Após o envio de documentação com dados falsos sobre os servidores do município de Carneiros, a promotoria de Justiça de São José da Tapera, com o apoio da Companhia Militar da Caatinga, cumpriu mandados de busca e apreensão na sede da Prefeitura e nas Secretarias Municipais de Administração e de Finanças. O Ministério Público Estadual de Alagoas (MPE/AL) investiga aquele Poder Executivo e já comprovou a prática de atos de improbidade administrativa praticados contra o atual prefeito e o ex gestor do município.
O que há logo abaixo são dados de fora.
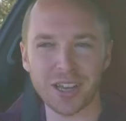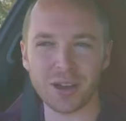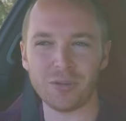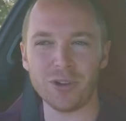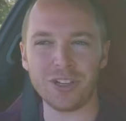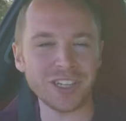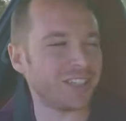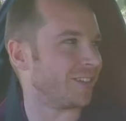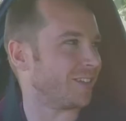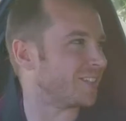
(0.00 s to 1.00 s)

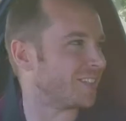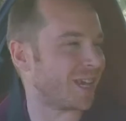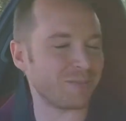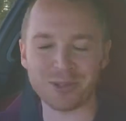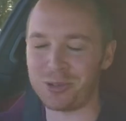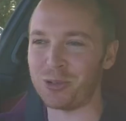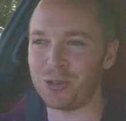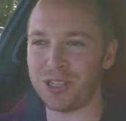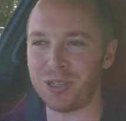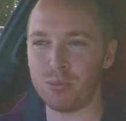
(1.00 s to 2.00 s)
ridiculous.
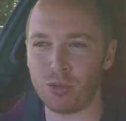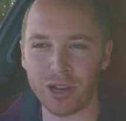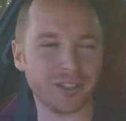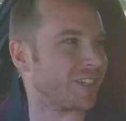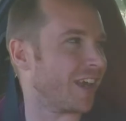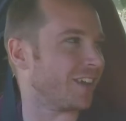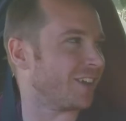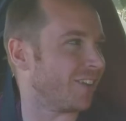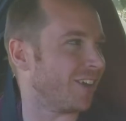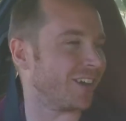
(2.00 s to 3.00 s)
Absolutely
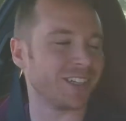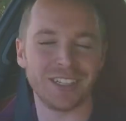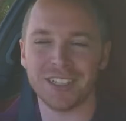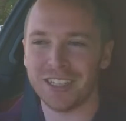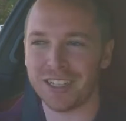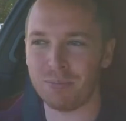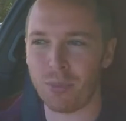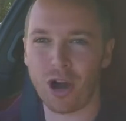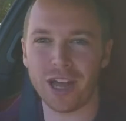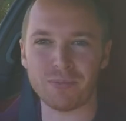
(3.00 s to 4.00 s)
breathtaking, like
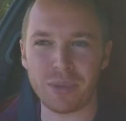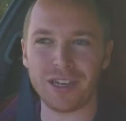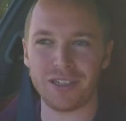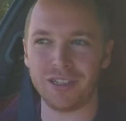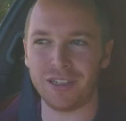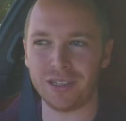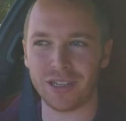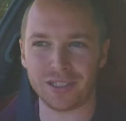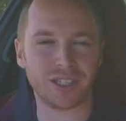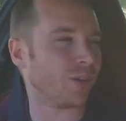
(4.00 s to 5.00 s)
mind-bending
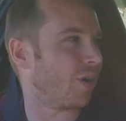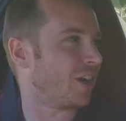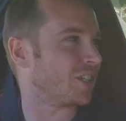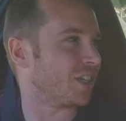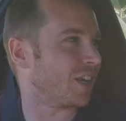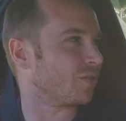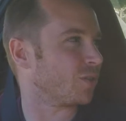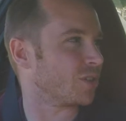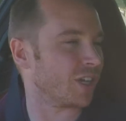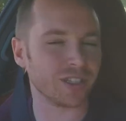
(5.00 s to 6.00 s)
acceleration, and it
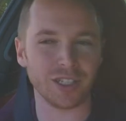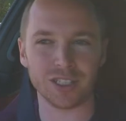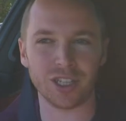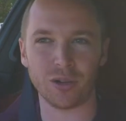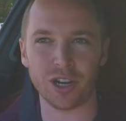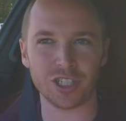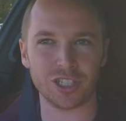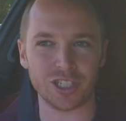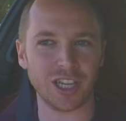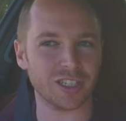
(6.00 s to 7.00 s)
feels like the acceleration
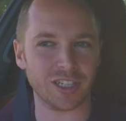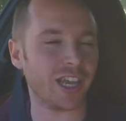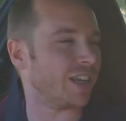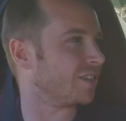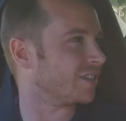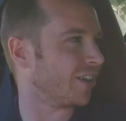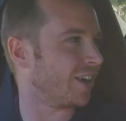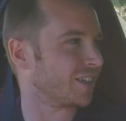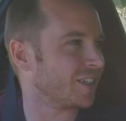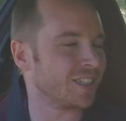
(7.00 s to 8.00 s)
just doesn't end.
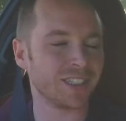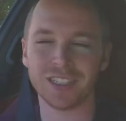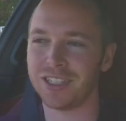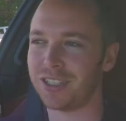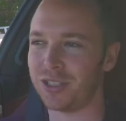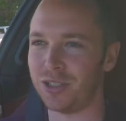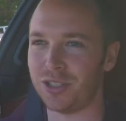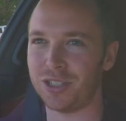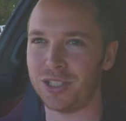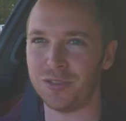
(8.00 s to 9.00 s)
Like,
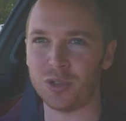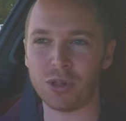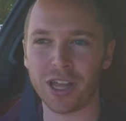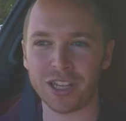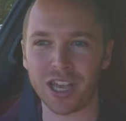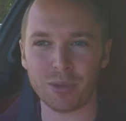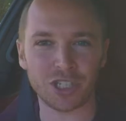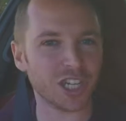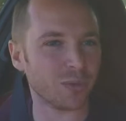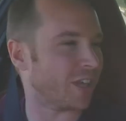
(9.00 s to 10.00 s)
if you play a game of
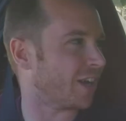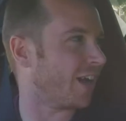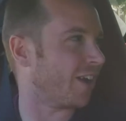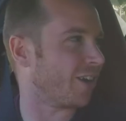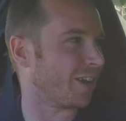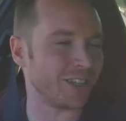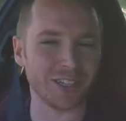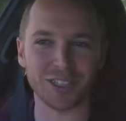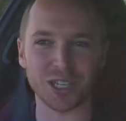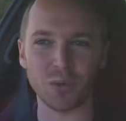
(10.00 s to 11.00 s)
chicken with that car kind of thing to
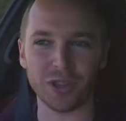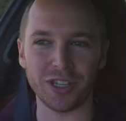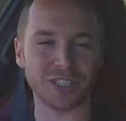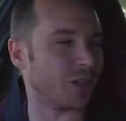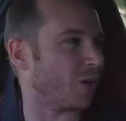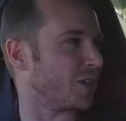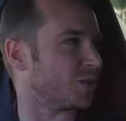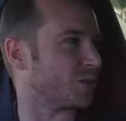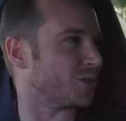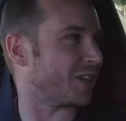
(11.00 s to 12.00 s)
see when the acceleration
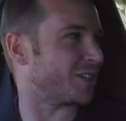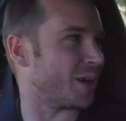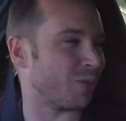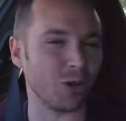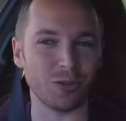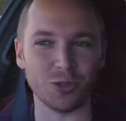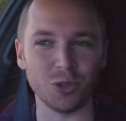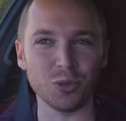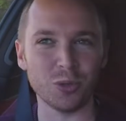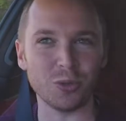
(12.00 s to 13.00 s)
will start to taper off,
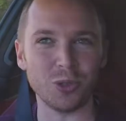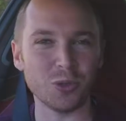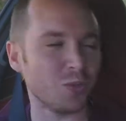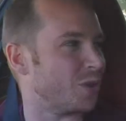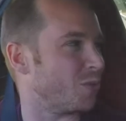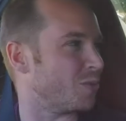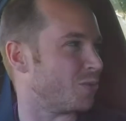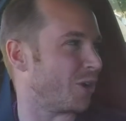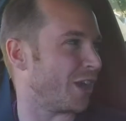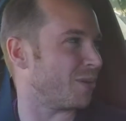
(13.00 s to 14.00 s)
you will be
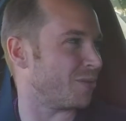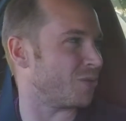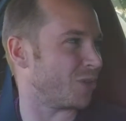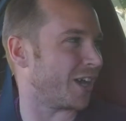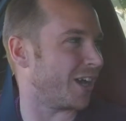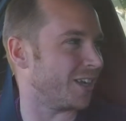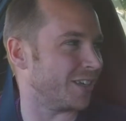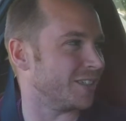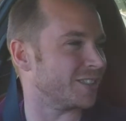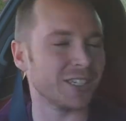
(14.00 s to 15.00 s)
whimpering out before the car does.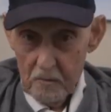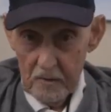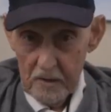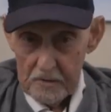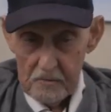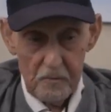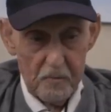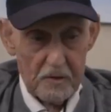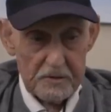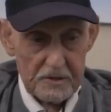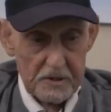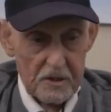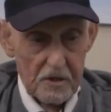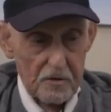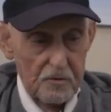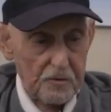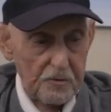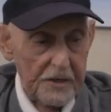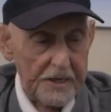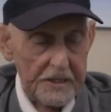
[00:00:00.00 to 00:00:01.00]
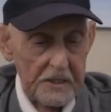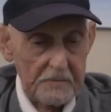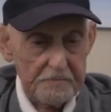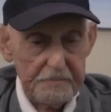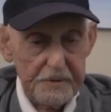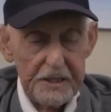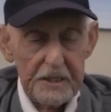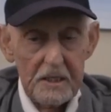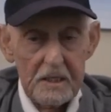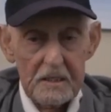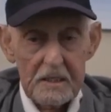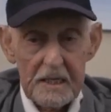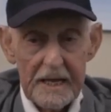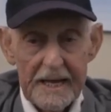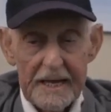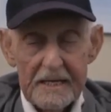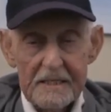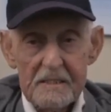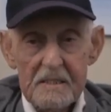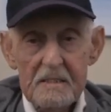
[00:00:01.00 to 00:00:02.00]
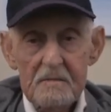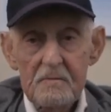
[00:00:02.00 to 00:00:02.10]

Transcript: Well, it wasn't a great big class.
De acordo com o promotor de Justiça Luiz Tenório, três irregularidades estão sendo apuradas e a primeira delas se refere a contratação de servidores sem a realização de concurso público. O promotor Luiz Tenório descobriu que nos últimos 16 anos, apenas três certames foram realizados, nos anos de 1998, 2002 e 2006. Porém, na folha de pagamento da Prefeitura, constam supostos concursados de anos diferentes, a exemplo de 2000, 2010 e 2012 e 2013.
"Inclusive, quando solicitamos a folha de pessoal, o Município nos enviou uma outra folha, como se os nomes fraudados não fizessem parte do documento. No portal da transparência também não estão os dados enxertados. Ou seja, além da sonegação de informações, a Prefeitura nos enviou uma falsa folha", detalhou o promotor.
Com os mandados, o promotor de Justiça Luiz Tenório quer apreender documentos, computadores e outro tipos de material que possam servir para concluir a apuração iniciada há cerca de três meses.
A segunda investigação se trata do crime de peculato. Tanto na gestão do ex-prefeito Geraldo Novais Agra Filho, quanto na atual administração de Luiz Medeiros Nobre, o Município se apropriou do dinheiro relativo a consignações dos servidores e não repassou as parcelas dos empréstimos contraídos junto ao Banco do Brasil e a Caixa Econômica Federal.
E há ainda a suspeita de que o Poder Executivo não está repassando à Previdência Social os valores corretos relativos aos descontos feitos nos contracheques dos trabalhadores e que os recursos do Fundeb - Fundo de Manutenção e Desenvolvimento da Educação Básica e de Valorização dos Profissionais da Educação - não estão sendo aplicados da maneira devida. O Município estaria extrapolando o limite de 60% para pagamento de professores em função do inchaço da folha de pessoal.
"Já havíamos instaurado inquéritos civis para apurar essas irregularidades e, através de tudo o que foi apreendido, vamos conseguir concluir as investigações. O próximo passo será o ajuizamento de ações penais e por ato de improbidade administrativa contra o ex-prefeito e o atual gestor de Carneiros", explicou Luiz Tenório.